Vol. 81/No. 5 February 6, 2017
The largest action was Jan. 12 when some 10,000 Palestinians in Jabaliya, the largest of eight refugee camps in Gaza, took to the streets.
In a rare sign of public protest in Gaza, which is tightly controlled by the Islamist group Hamas, they marched to the offices of the electricity company. Protesters chanted, “Raise your voice, electricity cuts mean death,” “Oh, Haniya and Abbas, we are being trampled!” and “The people want the fall of the regime.”
The chants were aimed at Ismail Haniya, leader of Hamas, and Mahmoud Abbas, head of the rival Fatah party and the president of the Palestinian Authority ruling in the West Bank.
Hamas security forces fired live ammunition in the air to disperse the crowd, hit participants with batons and arrested some of the protesters.
Nearly 2 million Palestinians live in Gaza, one of the most densely populated areas in the world. To keep electric power running round the clock would require 450 to 500 megawatts a day, but the territory receives less than half of that.
Israel supplies 120 megawatts, Egypt supplies 30 megawatts and Gaza’s only power plant, which runs on diesel fuel and was bombed by the Israeli army in 2006 and 2014 and never rebuilt to full capacity, generates 60 megawatts.
The cause of the latest shortages is not entirely clear, but Hamas and the Palestinian Authority blamed each other. Hamas buys diesel from the Palestinian Authority, which taxes the fuel.
Capitalist and middle class families living in wealthy neighborhoods have solar panels, Al-Monitor newspaper reported last year. But the panels, rechargeable batteries and transformers that can cost $1,000 to be able to light a house for eight hours, are beyond the reach of the vast majority.
By Jan. 16 the government of Qatar had come to the rescue of Hamas, sending $12 million to pay for diesel fuel. The Turkish government also promised aid.

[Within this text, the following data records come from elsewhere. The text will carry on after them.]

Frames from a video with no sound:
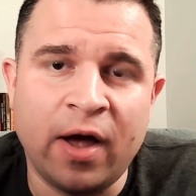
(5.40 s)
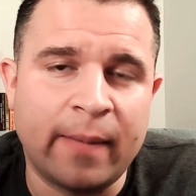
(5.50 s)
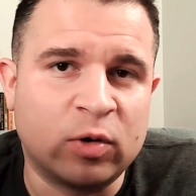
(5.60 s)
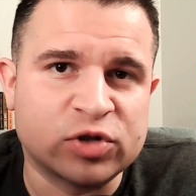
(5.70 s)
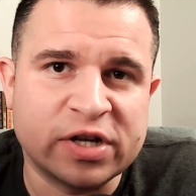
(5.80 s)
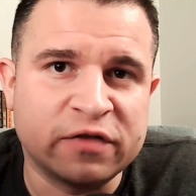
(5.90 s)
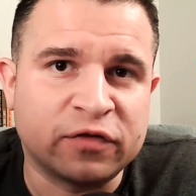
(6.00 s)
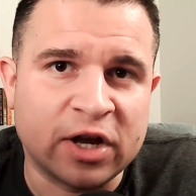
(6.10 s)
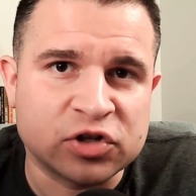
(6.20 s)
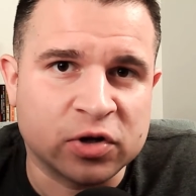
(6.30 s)
I mean, we're seeing
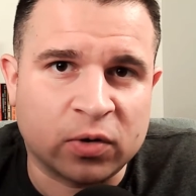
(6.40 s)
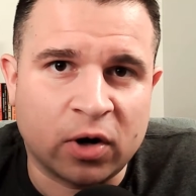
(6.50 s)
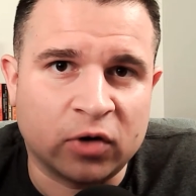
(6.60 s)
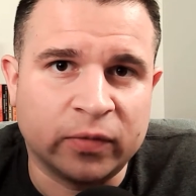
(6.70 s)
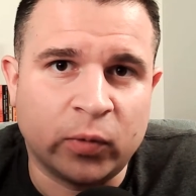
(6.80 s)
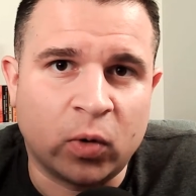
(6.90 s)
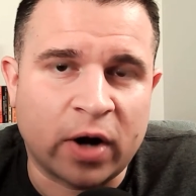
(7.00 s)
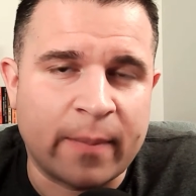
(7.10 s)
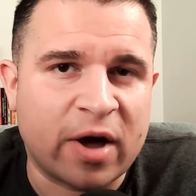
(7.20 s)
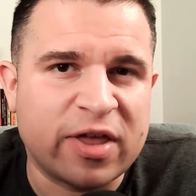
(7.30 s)
inflation across the board,
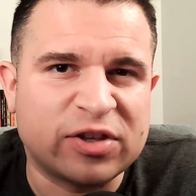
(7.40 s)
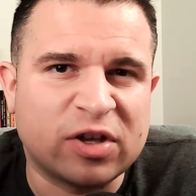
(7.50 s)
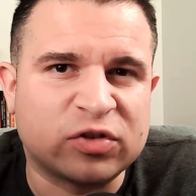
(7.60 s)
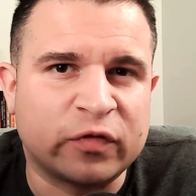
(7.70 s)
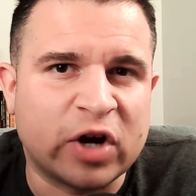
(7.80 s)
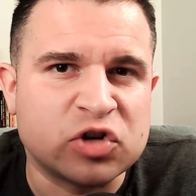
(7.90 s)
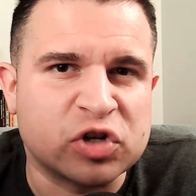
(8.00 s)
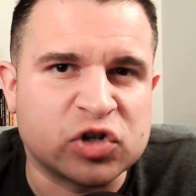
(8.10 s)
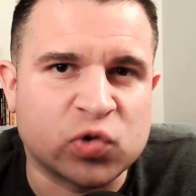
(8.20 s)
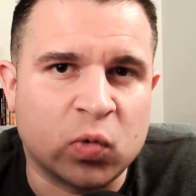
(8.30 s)
but I think it tells a very interesting
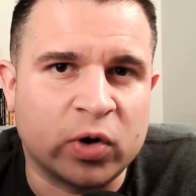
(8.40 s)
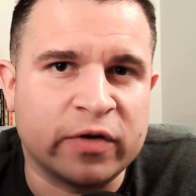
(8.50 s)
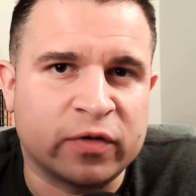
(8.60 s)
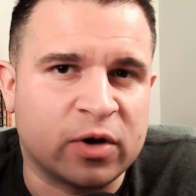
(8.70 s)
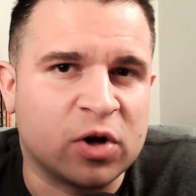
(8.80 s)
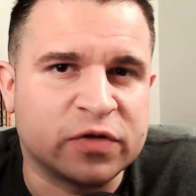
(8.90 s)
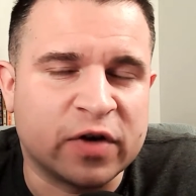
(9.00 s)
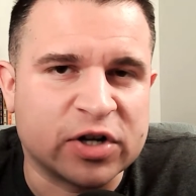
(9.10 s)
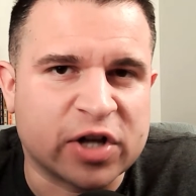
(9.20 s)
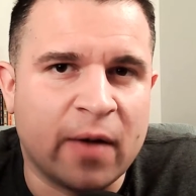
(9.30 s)
story for all these
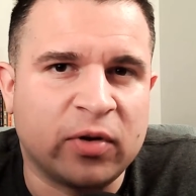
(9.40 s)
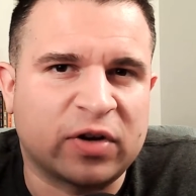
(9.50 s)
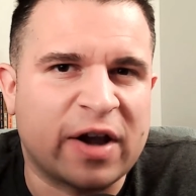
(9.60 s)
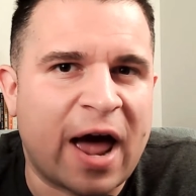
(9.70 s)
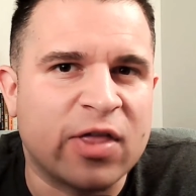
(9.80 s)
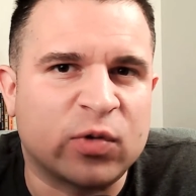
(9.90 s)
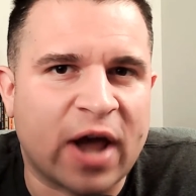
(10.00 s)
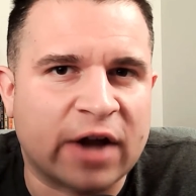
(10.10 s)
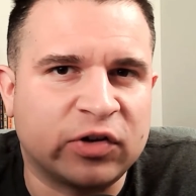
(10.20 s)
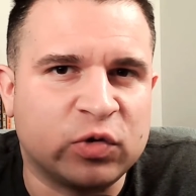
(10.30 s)
various companies, kind of how they're
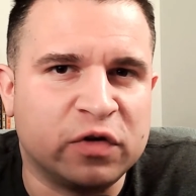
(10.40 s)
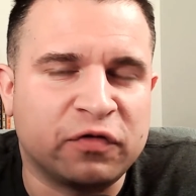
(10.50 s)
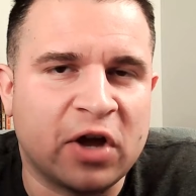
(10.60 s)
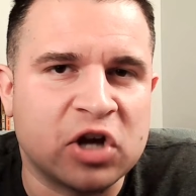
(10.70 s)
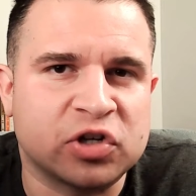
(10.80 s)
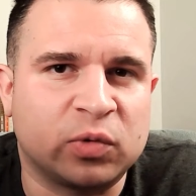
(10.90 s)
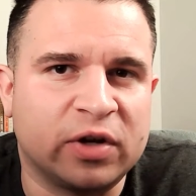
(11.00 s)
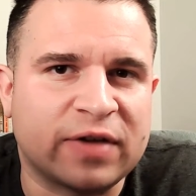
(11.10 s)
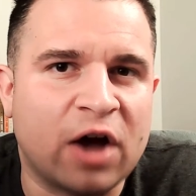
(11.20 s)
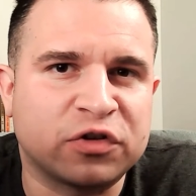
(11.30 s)
reacting to inflation and really
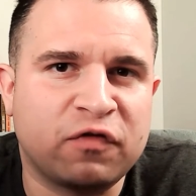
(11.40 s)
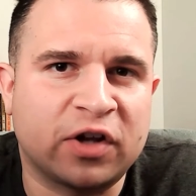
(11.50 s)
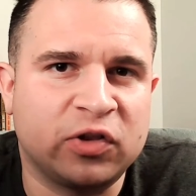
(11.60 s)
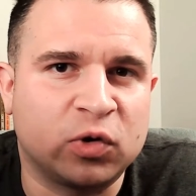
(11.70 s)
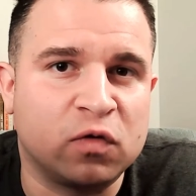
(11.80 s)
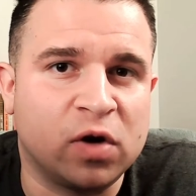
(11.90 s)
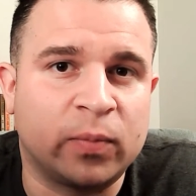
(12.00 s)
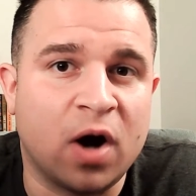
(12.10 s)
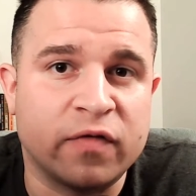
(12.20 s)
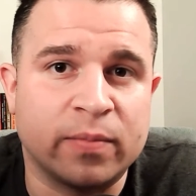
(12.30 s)
how it's affecting their overall profit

The Israeli government pulled its citizens and military out of Gaza in 2005, turning control over to the Palestinian Authority. The next year Hamas defeated Fatah in elections and then pushed its rivals out in bloody street clashes in 2007.
The people of Gaza have paid a high price for Hamas’ reactionary, anti-working-class program, its calls for the destruction of Israel and its promotion of Jew-hatred, which has brought three wars with Israel in the past 10 years. In the 2014 war Tel Aviv retaliated for missiles Hamas fired into Israel. The Israeli attacks killed more than 2,100, injured some 11,000 and destroyed factories. The casualties were so high because Hamas’ strategy was to place its weapons in working-class neighborhoods, as well as schools and hospitals.
The Israeli government tightly controls the entry of everything from concrete to medical supplies into the territory, exacerbating shortages. Some 95 percent of water in Gaza isn’t fit to drink, the unemployment rate is over 40 percent, and hospitals face dire shortages of medicines, equipment and supplies.
Every few weeks Salah Haj Yahya and a few other Israeli Arab doctors from Physicians for Human Rights take a mobile clinic to Gaza.
“They [Hamas] can bring out hundreds of thousands of people. But there are many angry people who are very frustrated with Hamas,” Haj Yahya told the Israeli daily Haaretz Jan 7. “Many people tell me they dream of returning to Israel to work, as they once did. They feel that no one cares about them, not the Israelis, not the Egyptians, and not the Palestinian Authority.”